WHAT TO DO: Go through the entries below and say how many lines hold the word "second". Nothing else is needed.

**** THE INPUT ****

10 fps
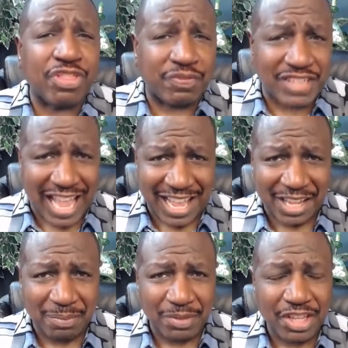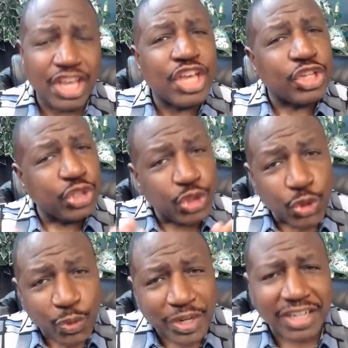of time,
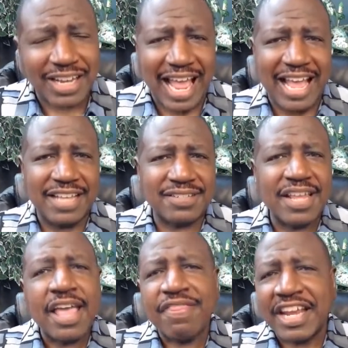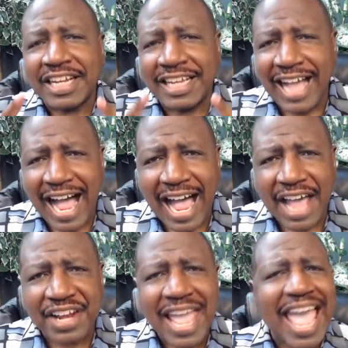you realize that
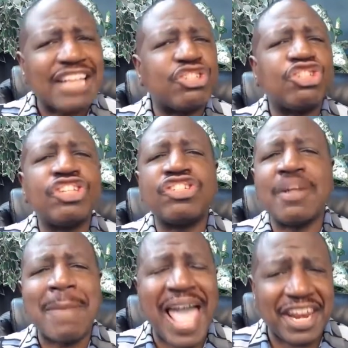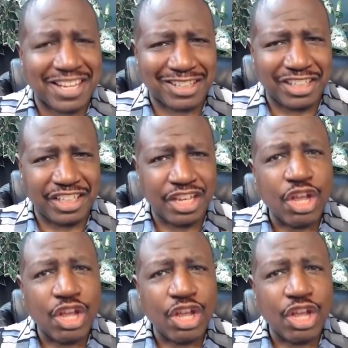God has systematically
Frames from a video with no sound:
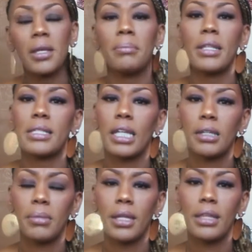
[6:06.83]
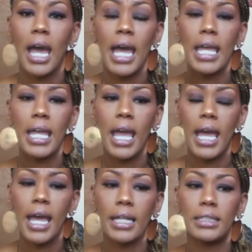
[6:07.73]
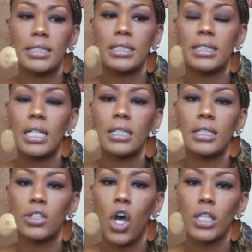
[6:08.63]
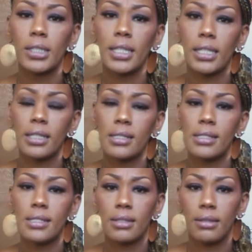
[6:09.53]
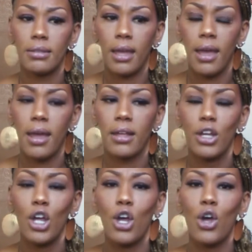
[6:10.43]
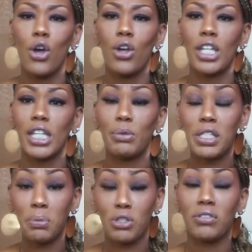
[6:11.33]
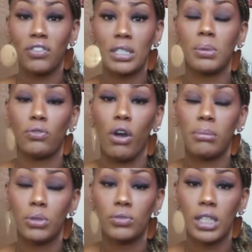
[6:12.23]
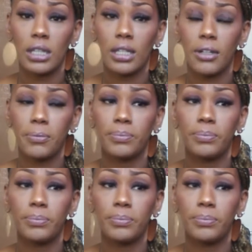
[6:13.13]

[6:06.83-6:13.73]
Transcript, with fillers: by the second month, I had deducted all of the things that he was supposed to fix before I moved in there.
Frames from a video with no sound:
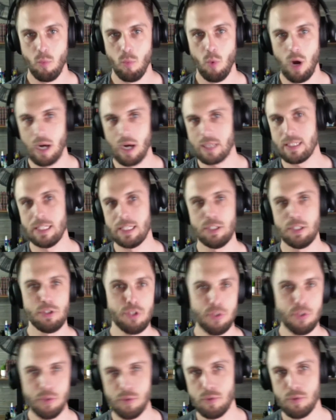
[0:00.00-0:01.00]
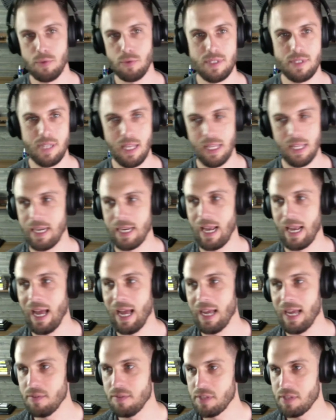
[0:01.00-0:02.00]
walked into selling
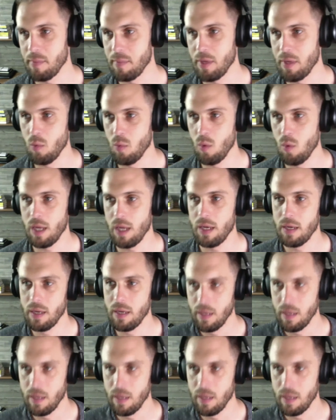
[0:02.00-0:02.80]
knives, I mean, what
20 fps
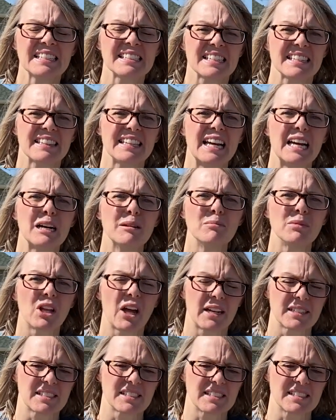to them, a
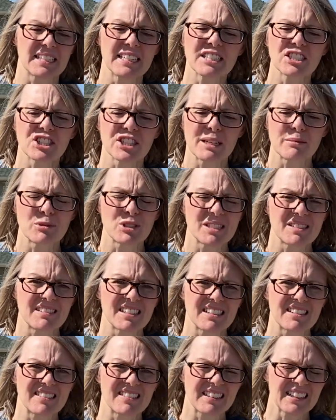lot to teach them
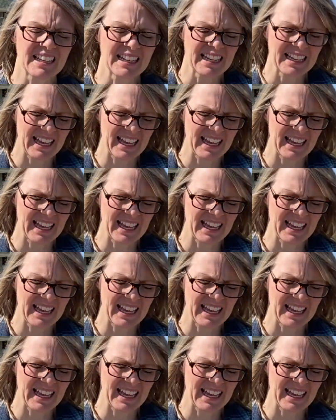still.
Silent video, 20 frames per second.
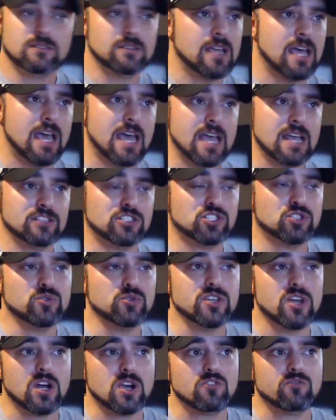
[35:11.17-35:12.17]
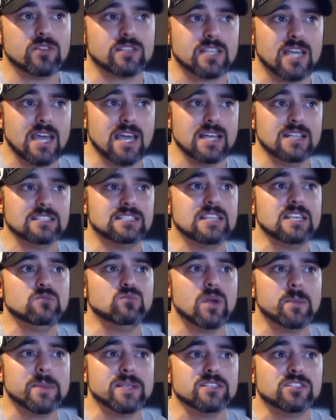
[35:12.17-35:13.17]
And Su Yung retains the
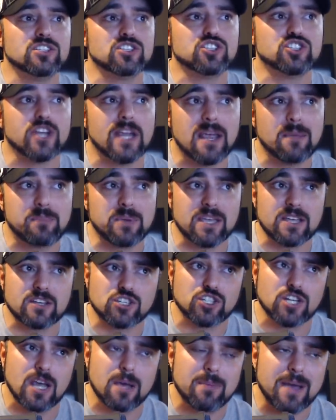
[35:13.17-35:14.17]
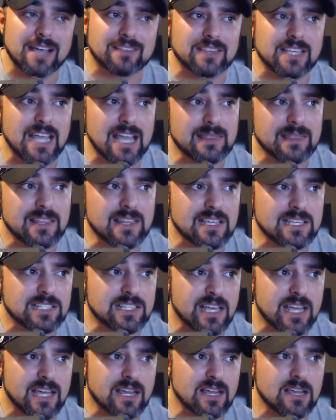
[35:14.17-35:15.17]
women's championship. At the end of this
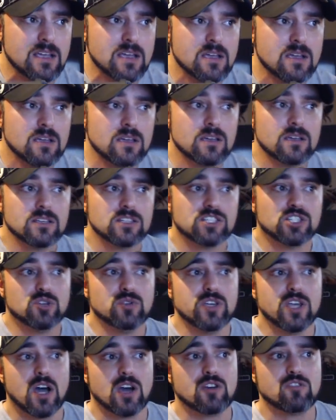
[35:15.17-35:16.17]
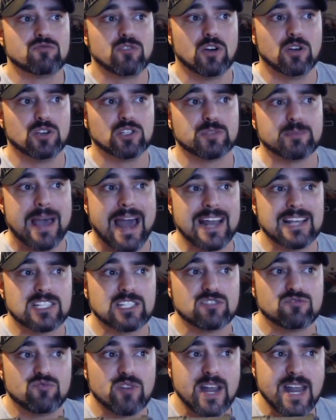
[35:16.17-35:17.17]
thing, Su Yung rolls
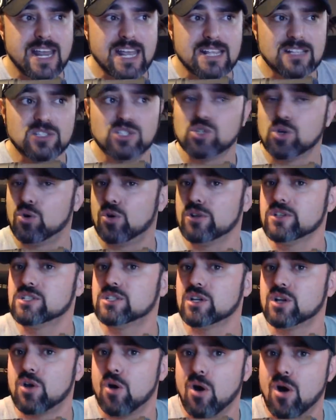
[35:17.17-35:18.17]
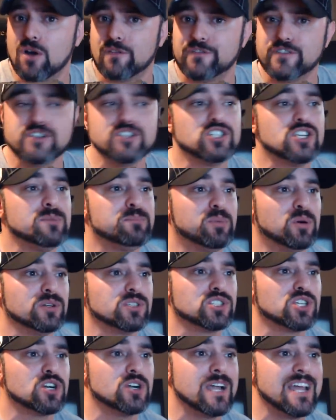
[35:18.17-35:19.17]
Madison Rayne towards the coffin. She
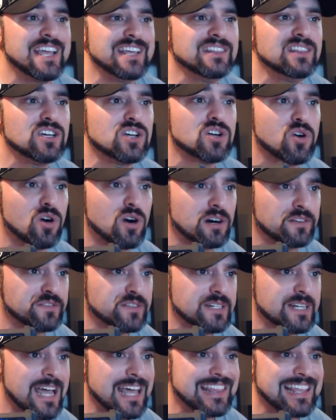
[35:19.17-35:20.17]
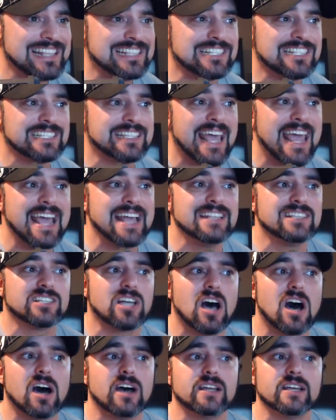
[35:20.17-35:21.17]
puts her in the coffin and then stands
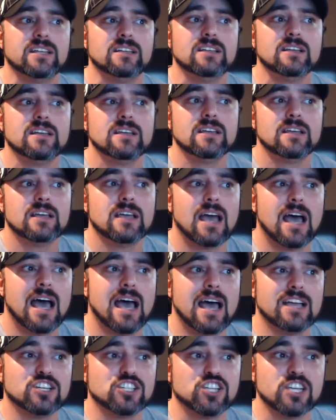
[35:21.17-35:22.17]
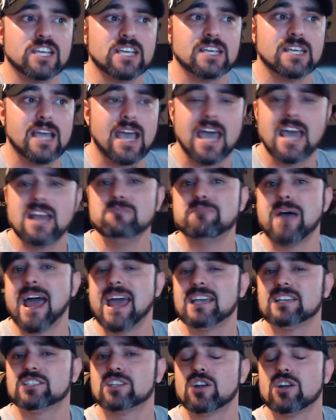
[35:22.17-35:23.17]
on it as she
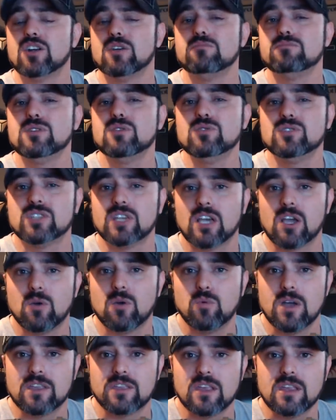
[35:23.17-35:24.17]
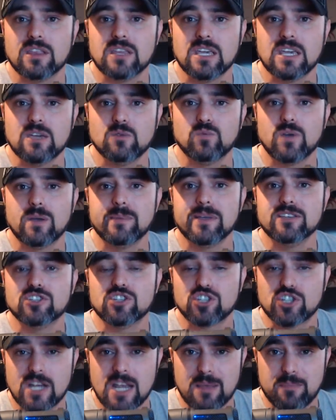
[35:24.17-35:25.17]
headbangs to her music with the women's
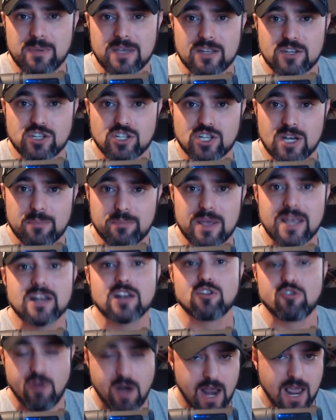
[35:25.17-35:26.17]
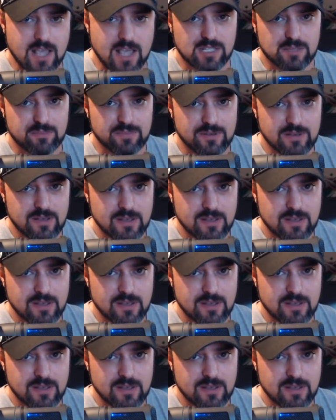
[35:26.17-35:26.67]
championship in grasp.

****

RESPONSE: 2